C’est un de ces passages que je partage.

Le passage

_ Les gens vous détruisent. Ils vous écrabouillent si on les laisse faire, comme Cra-Cra disait. Ils veulent vous ramener à leur niveau et ils ont besoin de tout salir. Regarde ce qu’ils t’ont fait à toi, Charlie.

Je n’étais pas sûr qu’on m’avait fait quelque chose pour le moment, mais je n’ai pas ouvert ma gueule.

_ Je me promenais à Congress Street à Portland, juste avant Noël, l’an dernier. J’étais avec Donna Taylor. On faisait nos achats de Noël. Je venais d’acheter une écharpe à ma sœur chez Porteus-Mitchell et on parlait, on riait. Les bêtises habituelles. On piquait des fous rires. Il devait être quatre heures et la nuit commençait à tomber. Il neigeait. Toutes les banderoles étaient allumées et les vitrines étaient pleines de couleurs et de paquets cadeaux… c’était joli… et il y avait un Père Noël de l’armée du Salut au coin, devant la librairie Jones. Il faisait sonner sa cloche et il souriait. Je me sentais bien. Je me sentais vraiment bien. L’esprit de Noël et tout ces trucs-là. Je pensais au chocolat chaud que je prendrais en rentrant à la maison avec de la crème fouettée sur le dessus. C’est là qu’une voiture est passée près de nous, et le chauffeur, je sais pas qui c’est, a baissé sa vitre et a crié : « Salut, t’as un beau con ? »

Anne Lasky a sursauté. Je dois avouer que ces mots sonnaient affreusement mal dans la bouche de Carol.

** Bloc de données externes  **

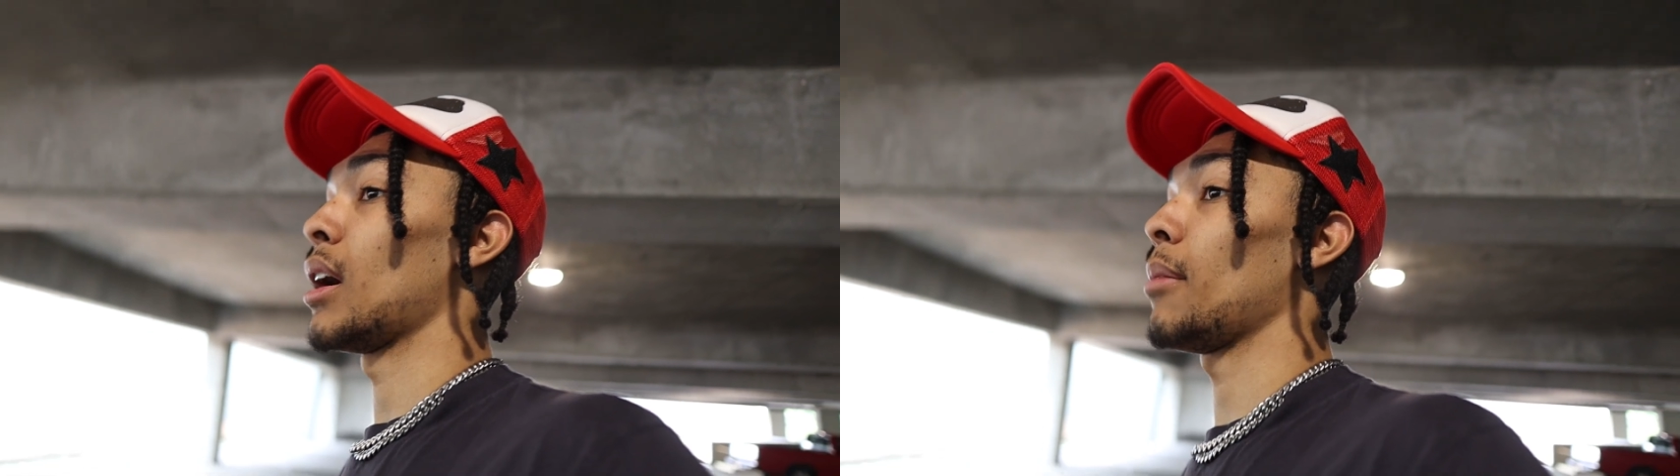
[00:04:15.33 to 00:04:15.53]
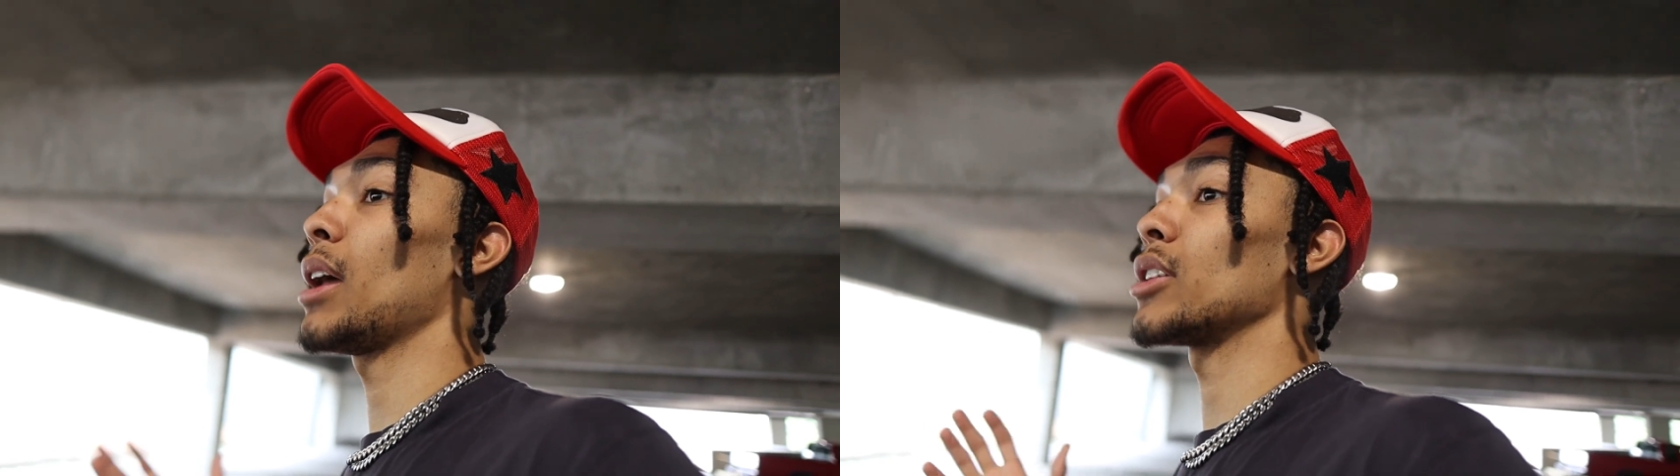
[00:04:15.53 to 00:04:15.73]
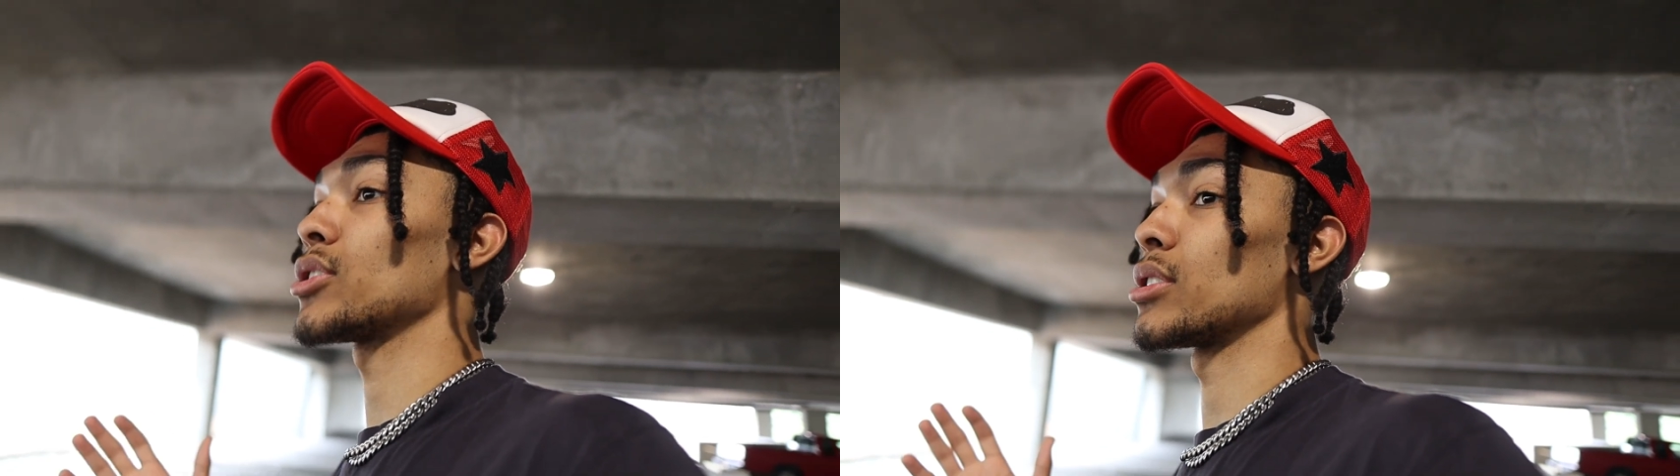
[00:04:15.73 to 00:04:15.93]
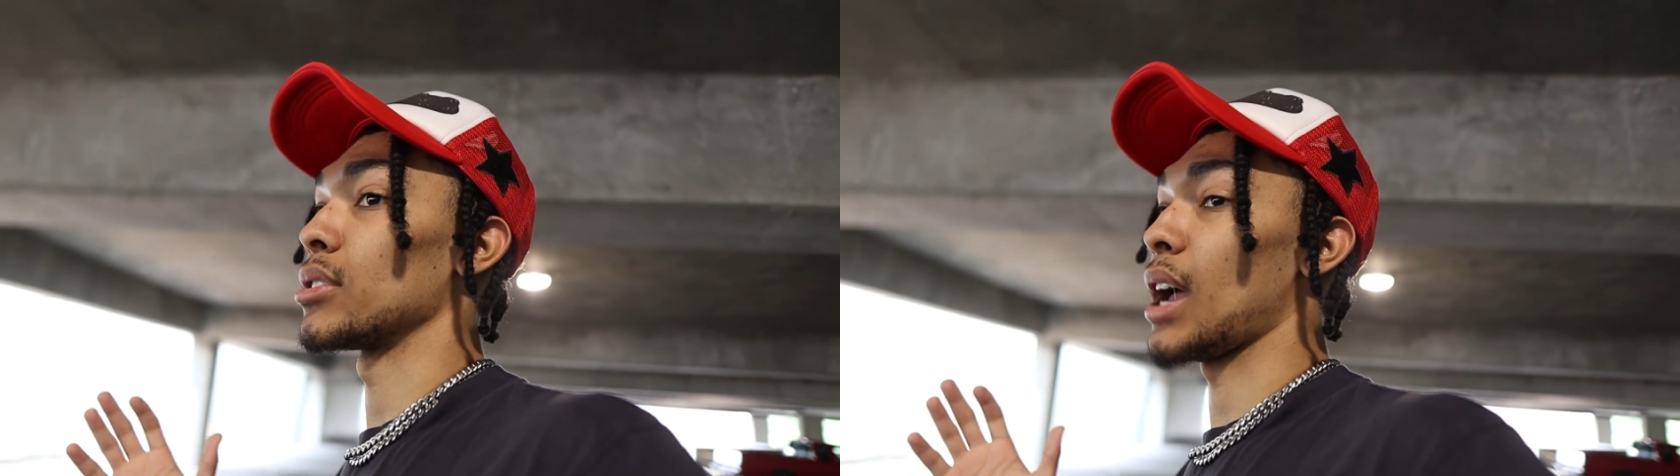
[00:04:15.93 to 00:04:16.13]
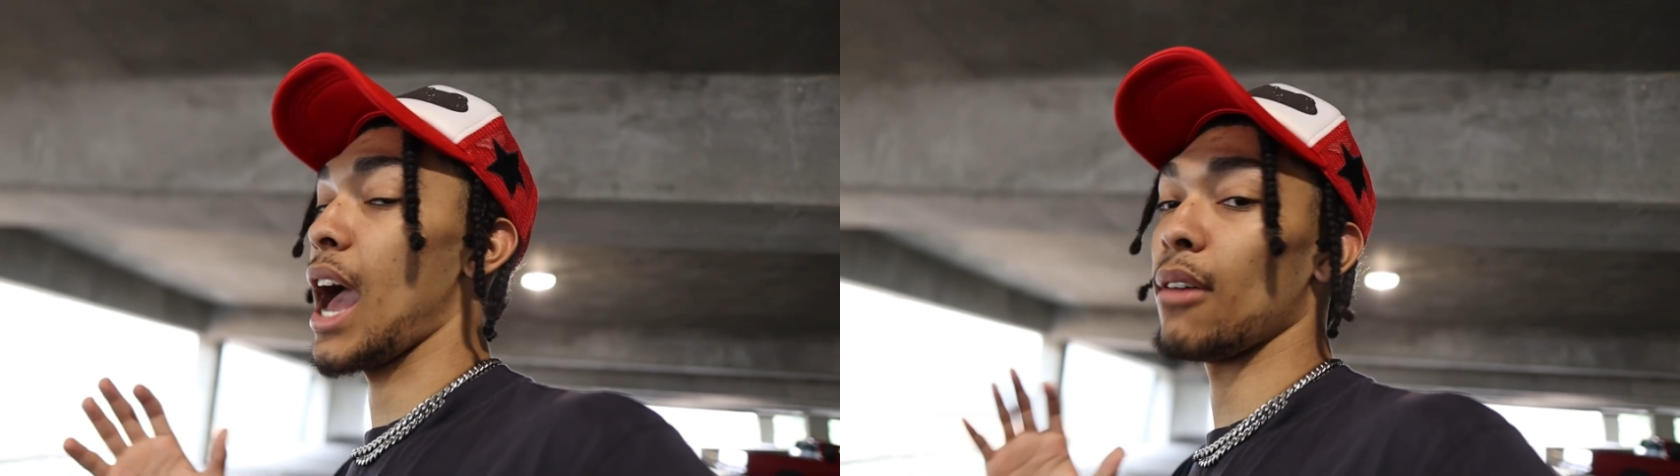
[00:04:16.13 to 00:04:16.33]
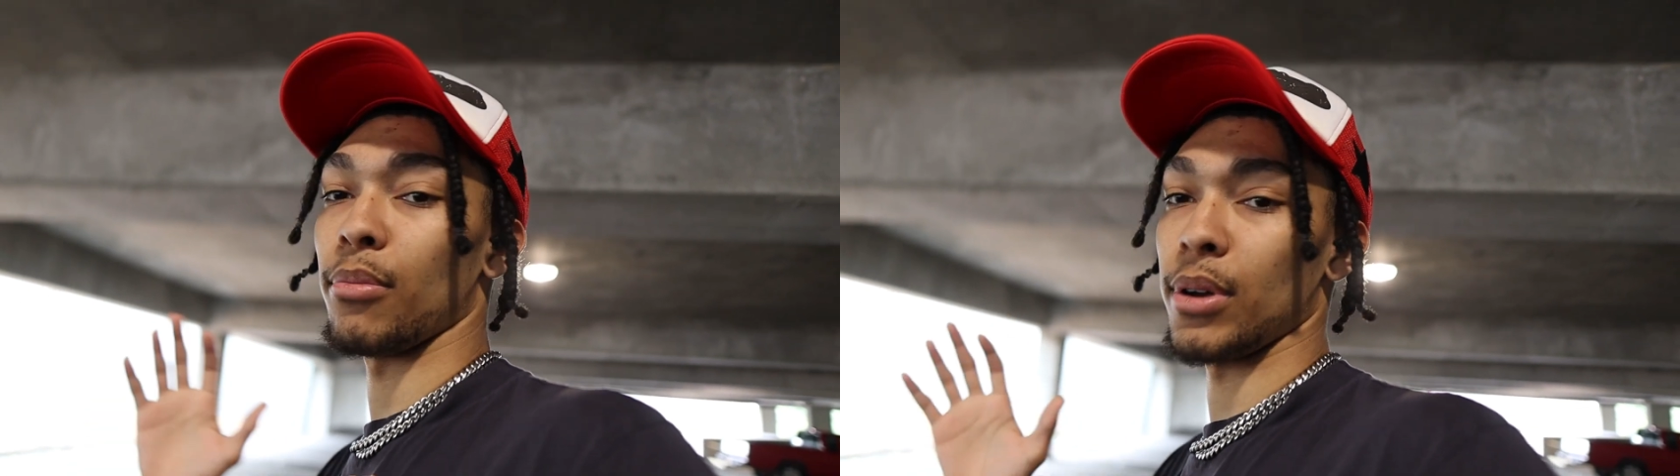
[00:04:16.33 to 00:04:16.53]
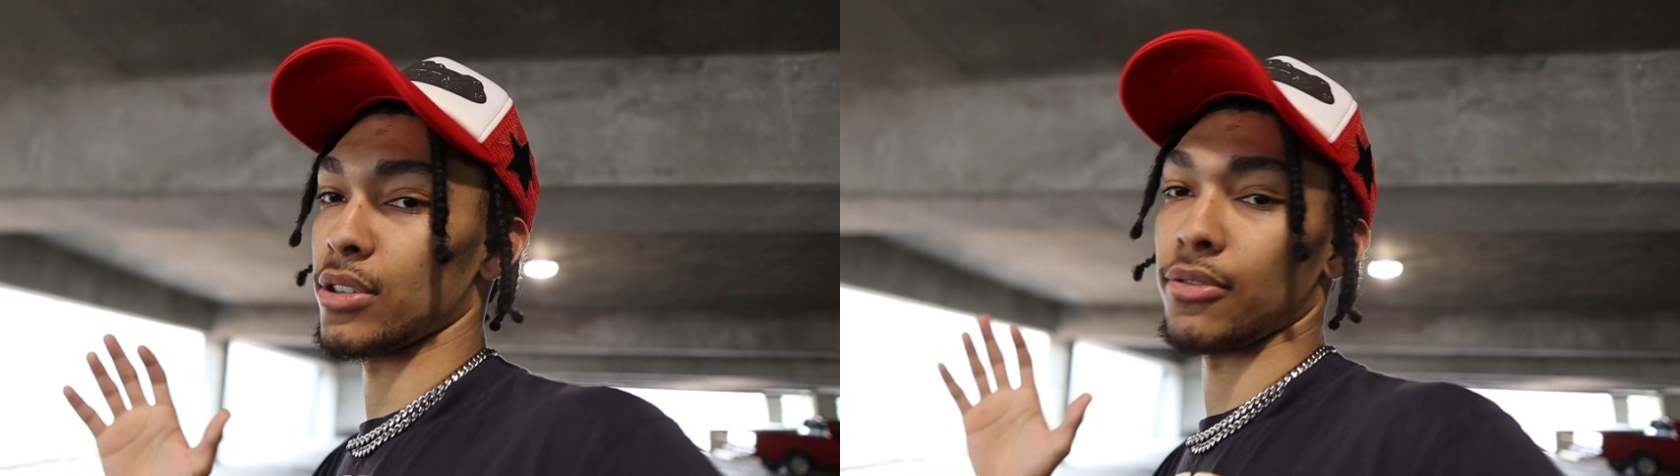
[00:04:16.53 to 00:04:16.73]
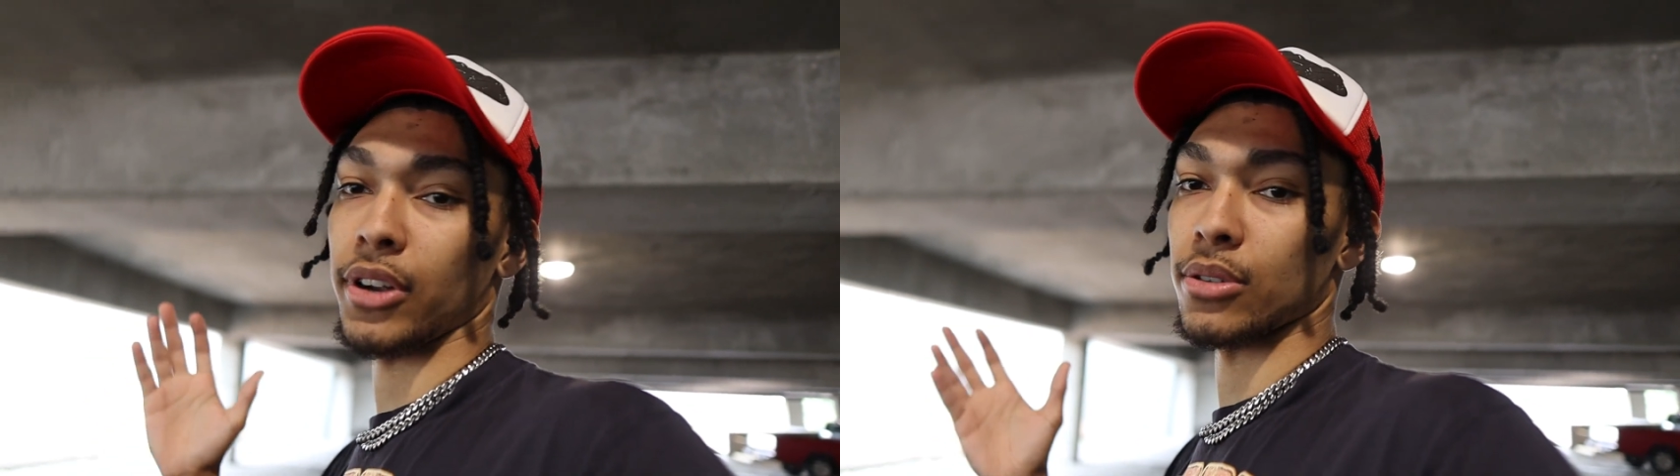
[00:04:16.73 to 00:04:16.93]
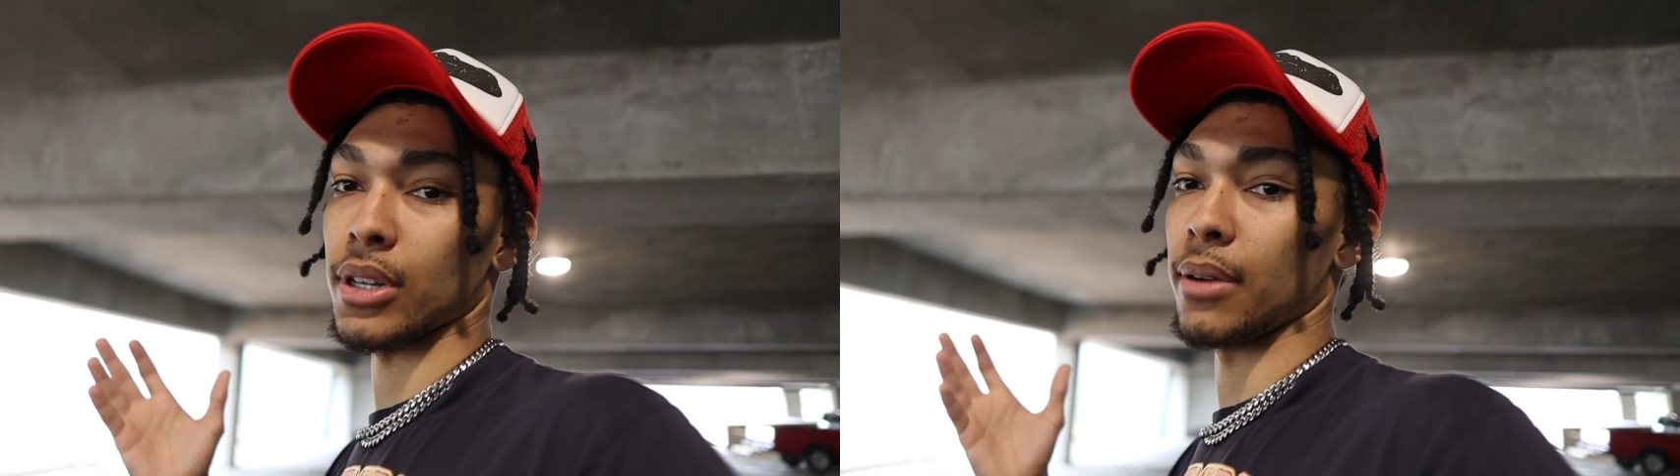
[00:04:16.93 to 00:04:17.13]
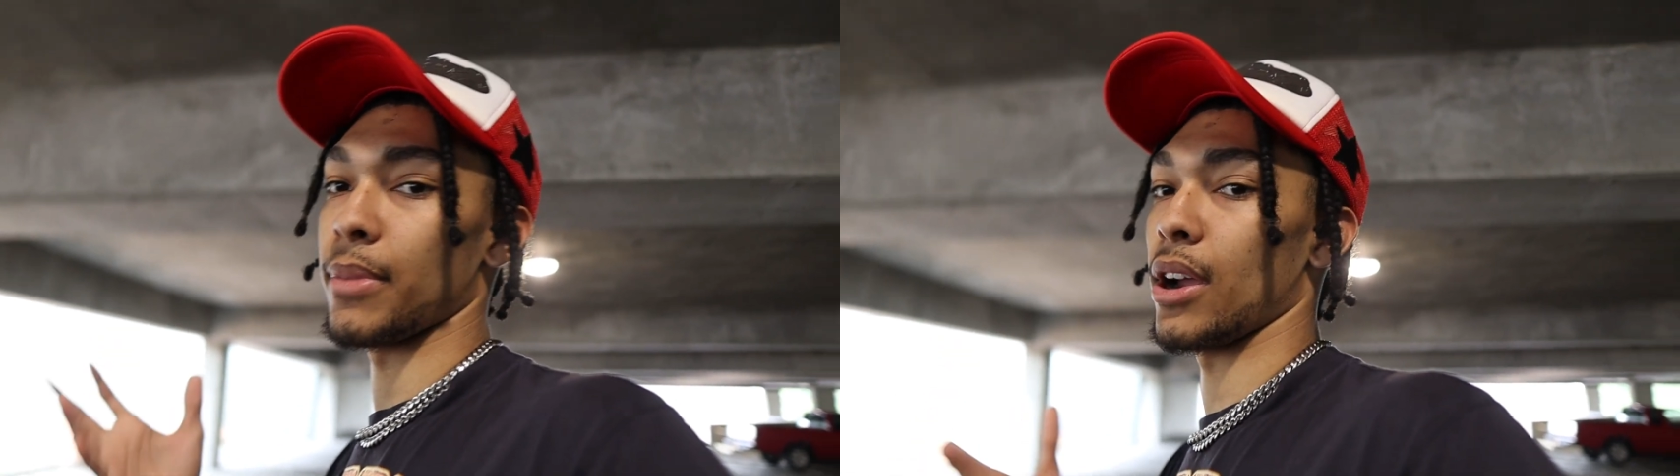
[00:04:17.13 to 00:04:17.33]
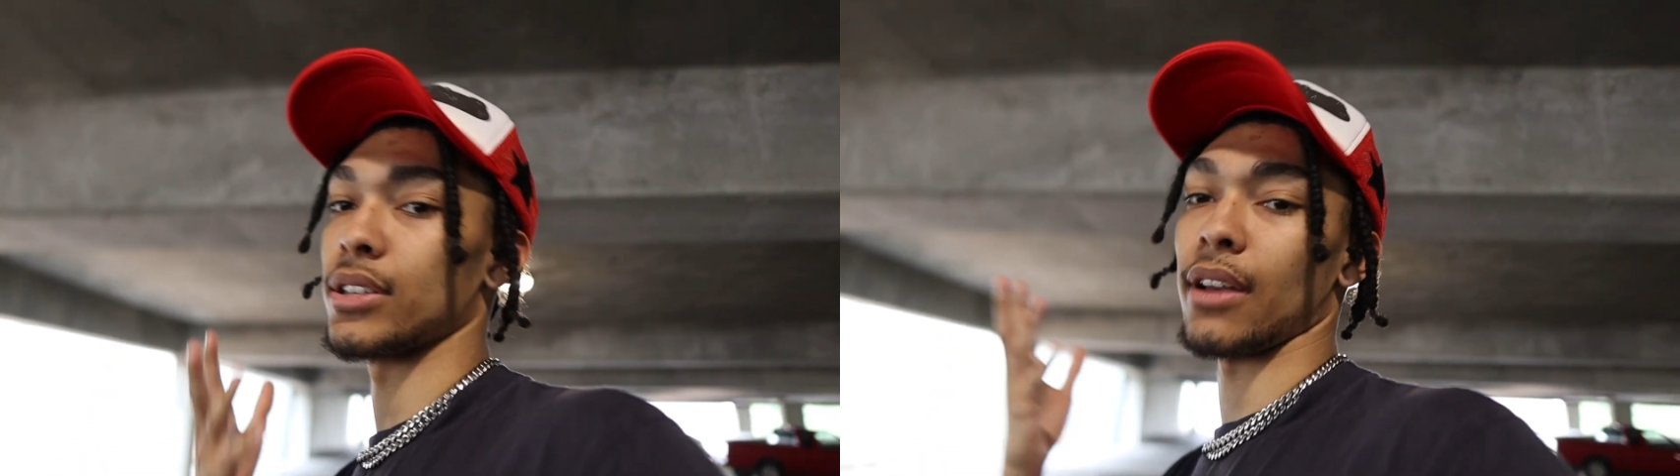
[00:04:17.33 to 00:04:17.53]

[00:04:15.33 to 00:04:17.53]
I'm not sure. I have a bunch of friends with the Camaros.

_ Comme ça, elle a dit amèrement. Tout était gâché. Foutu. Comme une belle pomme rouge qui a un ver à l’intérieur. « Salut, t’as un beau con ? » Comme si j’étais la seule chose que j’étais, personne, rien, un… un… (Elle a grimacé de douleur, avec ses lèvres tremblantes qui tombaient.) C’est pour ça que cela ressemble à l’intelligence. On veut vous remplir la cervelle jusqu’à ce qu’elle soit bien pleine, c’est pas le même trou, c’est tout.

[…]

_ Une cervelle ou un con, a dit Carol, avec une sorte de bonne humeur un peu brusque. Ça ne laisse plus beaucoup de place pour le reste, non ?

Stephen King (Richard Bachman), Rage, 1977, Éditions J’ai Lu, Chapitre 23

Le partage

À chaque lecture, cet extrait m’évoque la même sensation de déjà-vu. Un gars à qui vous prêtez l’oreille naïvement et qui vous crache ses fantasmes au visage. Une douche verbale, qui rappelle ce que nous représentons aux yeux de certains hommes.

Ce n’est pas un secret : on a toutes vécu ce moment.

Que ce soit à l’adolescence ou plus tard.